Cela fait longtemps que le Pacte est accusé de ne pas faire la différence entre investissement et dépenses courantes. Cette critique est recevable, à condition que l'investissement soit défini en termes économiques et non en termes comptables. C’est pourquoi l’UE devrait se mettre d’accord sur une liste d’objectifs – tels que la transition vers une économie bas carbone, un meilleur accès à l’emploi et des réformes économiques favorables à la croissance – qui justifient des dépenses publiques temporairement en excès de la règle budgétaire (sauf si, de toute évidence, le pays se trouve dans une situation financière précaire).

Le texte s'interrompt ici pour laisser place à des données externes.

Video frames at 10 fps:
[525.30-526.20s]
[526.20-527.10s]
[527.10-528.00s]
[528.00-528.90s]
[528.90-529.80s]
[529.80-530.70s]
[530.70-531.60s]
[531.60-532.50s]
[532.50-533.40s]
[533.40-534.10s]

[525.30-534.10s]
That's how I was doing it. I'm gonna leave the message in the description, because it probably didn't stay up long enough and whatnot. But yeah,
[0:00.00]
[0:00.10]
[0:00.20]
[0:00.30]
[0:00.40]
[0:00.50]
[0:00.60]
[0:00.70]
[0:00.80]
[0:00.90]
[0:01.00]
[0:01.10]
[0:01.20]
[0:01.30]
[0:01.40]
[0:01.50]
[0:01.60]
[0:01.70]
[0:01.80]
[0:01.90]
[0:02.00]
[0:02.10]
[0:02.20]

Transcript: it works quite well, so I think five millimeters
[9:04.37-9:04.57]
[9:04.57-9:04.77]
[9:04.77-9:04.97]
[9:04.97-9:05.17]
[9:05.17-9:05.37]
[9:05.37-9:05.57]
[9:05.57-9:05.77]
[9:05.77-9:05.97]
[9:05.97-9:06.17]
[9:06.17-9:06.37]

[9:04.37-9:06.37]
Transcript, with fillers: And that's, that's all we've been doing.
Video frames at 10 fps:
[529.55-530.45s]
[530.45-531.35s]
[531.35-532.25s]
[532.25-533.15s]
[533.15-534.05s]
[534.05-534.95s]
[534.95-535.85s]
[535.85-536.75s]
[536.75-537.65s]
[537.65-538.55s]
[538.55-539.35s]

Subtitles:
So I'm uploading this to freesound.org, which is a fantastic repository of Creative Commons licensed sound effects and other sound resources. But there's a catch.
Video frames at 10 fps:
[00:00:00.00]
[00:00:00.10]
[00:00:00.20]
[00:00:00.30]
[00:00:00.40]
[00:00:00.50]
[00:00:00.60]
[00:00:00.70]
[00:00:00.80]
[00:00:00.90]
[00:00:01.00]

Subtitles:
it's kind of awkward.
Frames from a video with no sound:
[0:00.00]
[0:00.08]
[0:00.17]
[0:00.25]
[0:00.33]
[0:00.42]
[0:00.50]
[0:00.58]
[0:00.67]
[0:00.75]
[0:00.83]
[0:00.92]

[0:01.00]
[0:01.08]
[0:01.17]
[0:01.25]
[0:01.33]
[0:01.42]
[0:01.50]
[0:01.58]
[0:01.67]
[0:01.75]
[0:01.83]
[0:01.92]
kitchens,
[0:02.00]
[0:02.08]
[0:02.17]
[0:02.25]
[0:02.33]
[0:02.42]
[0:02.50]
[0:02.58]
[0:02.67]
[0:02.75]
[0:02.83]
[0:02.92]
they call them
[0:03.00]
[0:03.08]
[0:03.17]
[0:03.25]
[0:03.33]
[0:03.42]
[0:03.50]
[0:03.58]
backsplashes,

Une telle exemption ne devrait durer qu’aussi longtemps que les taux d'intérêt à long terme se maintiennent à un niveau exceptionnellement bas. Et la règle devrait stipuler que si les taux augmentent à nouveau, les gouvernements devront diminuer les investissements, voire les interrompre.

Il est urgent de réviser les règles du cadre budgétaire européen. Les principaux partis politiques en lice pour les élections au Parlement européen devraient le reconnaître et se saisir ouvertement de la question. Au moment où la raison d’être de l'UE est elle-même en question, une politique du tabou est bien la dernière chose dont elle ait besoin.